(Collected data)
——
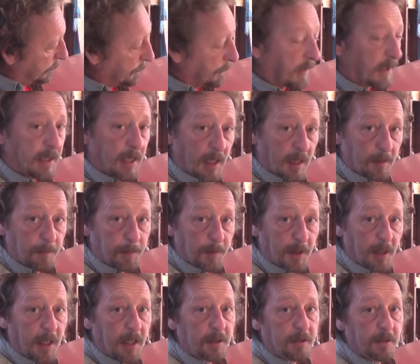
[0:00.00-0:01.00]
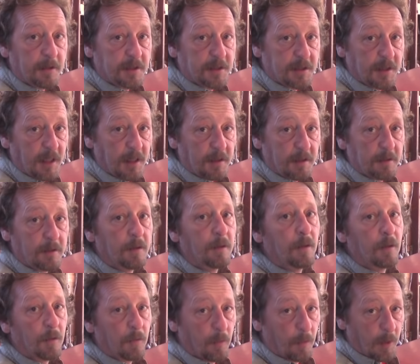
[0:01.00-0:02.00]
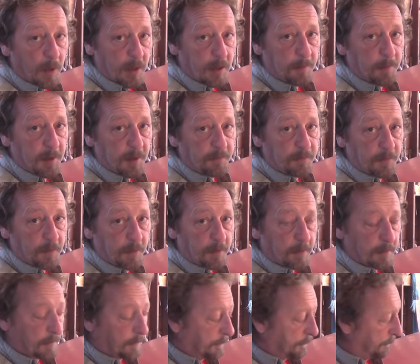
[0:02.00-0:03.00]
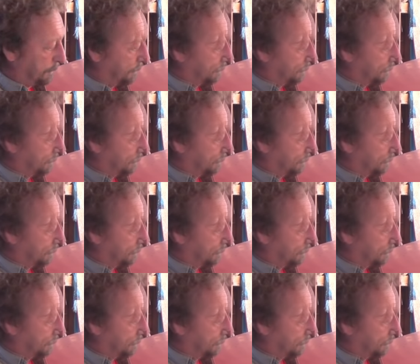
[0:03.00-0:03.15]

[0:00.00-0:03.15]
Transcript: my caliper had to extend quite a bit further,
——
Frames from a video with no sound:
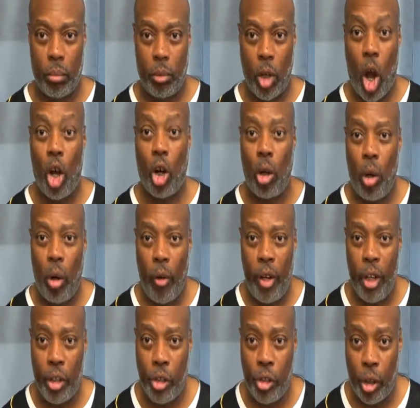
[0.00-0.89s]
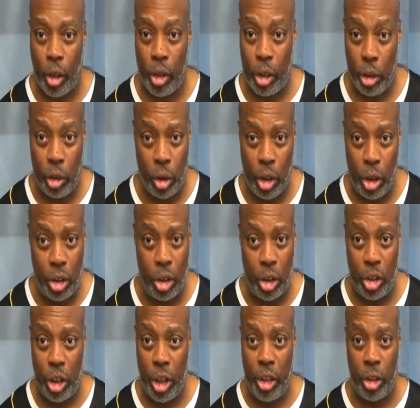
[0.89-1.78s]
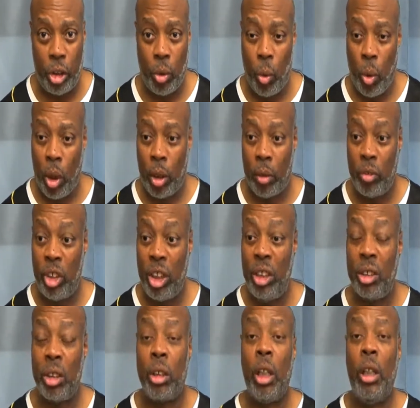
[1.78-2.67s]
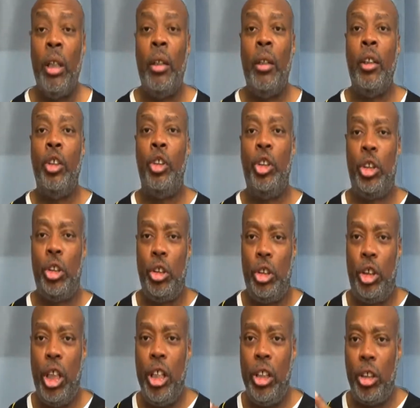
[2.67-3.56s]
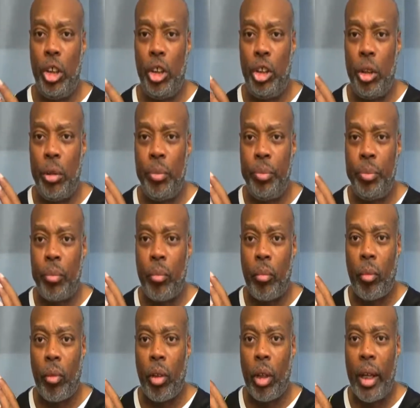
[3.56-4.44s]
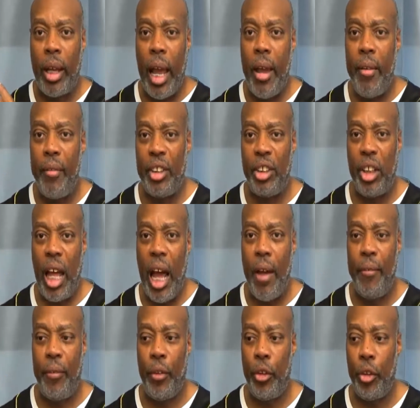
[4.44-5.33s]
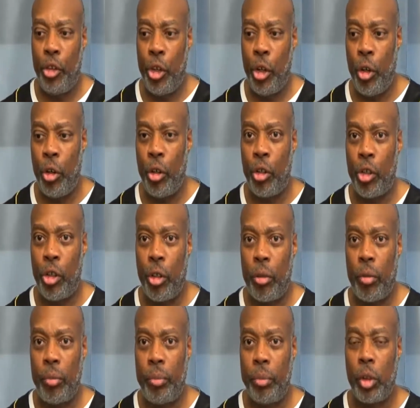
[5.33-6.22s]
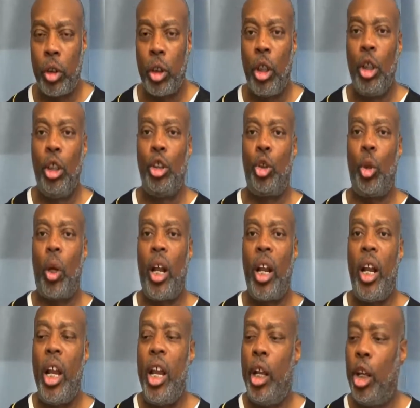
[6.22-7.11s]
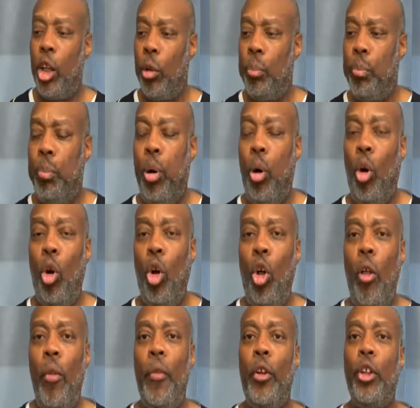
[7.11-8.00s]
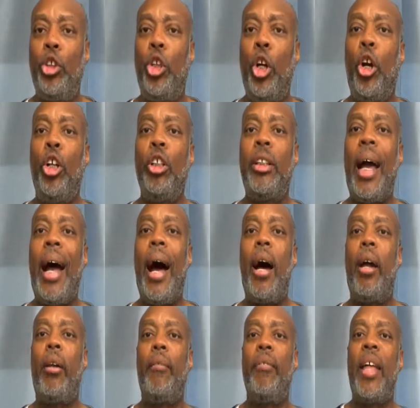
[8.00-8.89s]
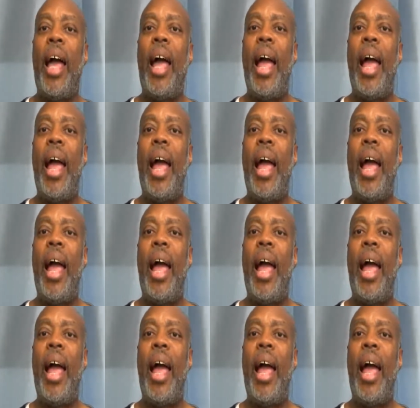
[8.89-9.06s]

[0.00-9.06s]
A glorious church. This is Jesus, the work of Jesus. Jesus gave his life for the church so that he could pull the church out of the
——
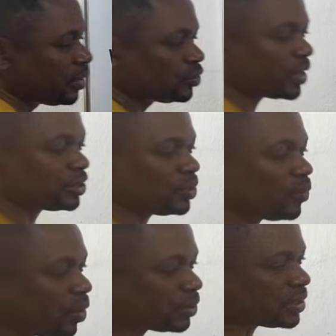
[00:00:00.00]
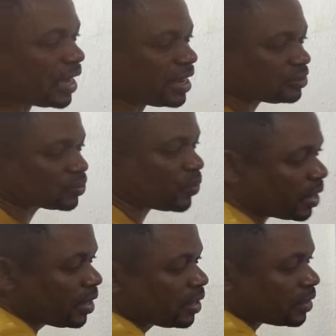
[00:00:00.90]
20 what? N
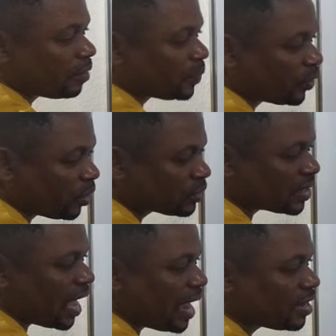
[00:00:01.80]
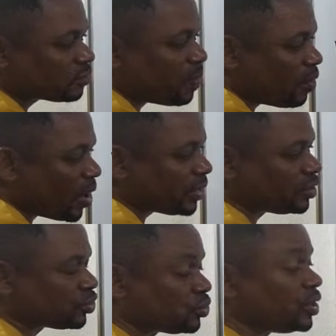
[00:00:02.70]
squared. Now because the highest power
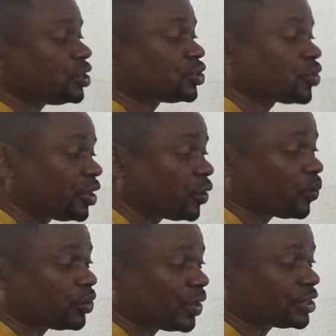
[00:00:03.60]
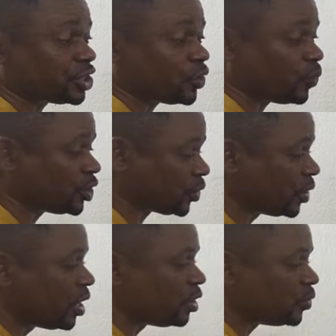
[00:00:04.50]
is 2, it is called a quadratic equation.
——
What the task asks
An exact copy is needed of the entries above, starting at the line that holds "[0:00.00-0:01.00]" and stopping at the line that holds "Transcript: my caliper", both kept; pictures stay out.

Completed exercise
[0:00.00-0:01.00]
[0:01.00-0:02.00]
[0:02.00-0:03.00]
[0:03.00-0:03.15]

[0:00.00-0:03.15]
Transcript: my caliper had to extend quite a bit further,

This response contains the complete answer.